The answer must be every record below, reproduced exactly.

** Opening EXERCISE DATA block **

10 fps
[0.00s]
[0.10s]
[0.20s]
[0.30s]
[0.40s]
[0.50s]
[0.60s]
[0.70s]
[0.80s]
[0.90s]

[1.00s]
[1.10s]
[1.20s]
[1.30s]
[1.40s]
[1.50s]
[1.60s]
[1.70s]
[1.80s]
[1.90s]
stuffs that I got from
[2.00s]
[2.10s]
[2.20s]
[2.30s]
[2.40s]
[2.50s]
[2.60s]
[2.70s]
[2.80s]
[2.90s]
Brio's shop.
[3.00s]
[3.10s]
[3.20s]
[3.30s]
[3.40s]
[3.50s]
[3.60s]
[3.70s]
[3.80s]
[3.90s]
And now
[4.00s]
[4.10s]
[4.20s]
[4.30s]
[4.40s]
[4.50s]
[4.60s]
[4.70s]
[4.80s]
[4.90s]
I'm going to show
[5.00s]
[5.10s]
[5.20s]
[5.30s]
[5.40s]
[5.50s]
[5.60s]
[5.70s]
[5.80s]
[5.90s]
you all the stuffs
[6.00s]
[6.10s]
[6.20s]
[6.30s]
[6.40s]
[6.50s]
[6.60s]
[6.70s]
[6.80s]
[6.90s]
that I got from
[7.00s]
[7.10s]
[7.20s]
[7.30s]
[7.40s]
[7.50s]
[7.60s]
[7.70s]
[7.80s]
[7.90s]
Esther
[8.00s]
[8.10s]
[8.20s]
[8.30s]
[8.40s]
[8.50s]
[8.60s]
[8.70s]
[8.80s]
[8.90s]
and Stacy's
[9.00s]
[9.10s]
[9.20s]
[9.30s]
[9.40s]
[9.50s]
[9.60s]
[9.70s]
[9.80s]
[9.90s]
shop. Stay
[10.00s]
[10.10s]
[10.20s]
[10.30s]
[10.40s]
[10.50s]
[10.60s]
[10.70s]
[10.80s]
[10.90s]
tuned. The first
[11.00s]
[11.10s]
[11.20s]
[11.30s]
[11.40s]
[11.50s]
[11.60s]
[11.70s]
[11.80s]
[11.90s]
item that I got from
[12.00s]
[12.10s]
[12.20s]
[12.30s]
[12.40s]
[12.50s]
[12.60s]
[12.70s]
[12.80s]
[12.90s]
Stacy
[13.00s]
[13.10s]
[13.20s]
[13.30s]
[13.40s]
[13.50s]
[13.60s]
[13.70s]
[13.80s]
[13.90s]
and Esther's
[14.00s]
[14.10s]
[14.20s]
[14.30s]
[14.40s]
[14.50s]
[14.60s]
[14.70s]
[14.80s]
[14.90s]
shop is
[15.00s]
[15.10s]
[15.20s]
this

** Closing EXERCISE DATA block **

— RESULT OF THE TASK —
10 fps
[0.00s]
[0.10s]
[0.20s]
[0.30s]
[0.40s]
[0.50s]
[0.60s]
[0.70s]
[0.80s]
[0.90s]

[1.00s]
[1.10s]
[1.20s]
[1.30s]
[1.40s]
[1.50s]
[1.60s]
[1.70s]
[1.80s]
[1.90s]
stuffs that I got from
[2.00s]
[2.10s]
[2.20s]
[2.30s]
[2.40s]
[2.50s]
[2.60s]
[2.70s]
[2.80s]
[2.90s]
Brio's shop.
[3.00s]
[3.10s]
[3.20s]
[3.30s]
[3.40s]
[3.50s]
[3.60s]
[3.70s]
[3.80s]
[3.90s]
And now
[4.00s]
[4.10s]
[4.20s]
[4.30s]
[4.40s]
[4.50s]
[4.60s]
[4.70s]
[4.80s]
[4.90s]
I'm going to show
[5.00s]
[5.10s]
[5.20s]
[5.30s]
[5.40s]
[5.50s]
[5.60s]
[5.70s]
[5.80s]
[5.90s]
you all the stuffs
[6.00s]
[6.10s]
[6.20s]
[6.30s]
[6.40s]
[6.50s]
[6.60s]
[6.70s]
[6.80s]
[6.90s]
that I got from
[7.00s]
[7.10s]
[7.20s]
[7.30s]
[7.40s]
[7.50s]
[7.60s]
[7.70s]
[7.80s]
[7.90s]
Esther
[8.00s]
[8.10s]
[8.20s]
[8.30s]
[8.40s]
[8.50s]
[8.60s]
[8.70s]
[8.80s]
[8.90s]
and Stacy's
[9.00s]
[9.10s]
[9.20s]
[9.30s]
[9.40s]
[9.50s]
[9.60s]
[9.70s]
[9.80s]
[9.90s]
shop. Stay
[10.00s]
[10.10s]
[10.20s]
[10.30s]
[10.40s]
[10.50s]
[10.60s]
[10.70s]
[10.80s]
[10.90s]
tuned. The first
[11.00s]
[11.10s]
[11.20s]
[11.30s]
[11.40s]
[11.50s]
[11.60s]
[11.70s]
[11.80s]
[11.90s]
item that I got from
[12.00s]
[12.10s]
[12.20s]
[12.30s]
[12.40s]
[12.50s]
[12.60s]
[12.70s]
[12.80s]
[12.90s]
Stacy
[13.00s]
[13.10s]
[13.20s]
[13.30s]
[13.40s]
[13.50s]
[13.60s]
[13.70s]
[13.80s]
[13.90s]
and Esther's
[14.00s]
[14.10s]
[14.20s]
[14.30s]
[14.40s]
[14.50s]
[14.60s]
[14.70s]
[14.80s]
[14.90s]
shop is
[15.00s]
[15.10s]
[15.20s]
this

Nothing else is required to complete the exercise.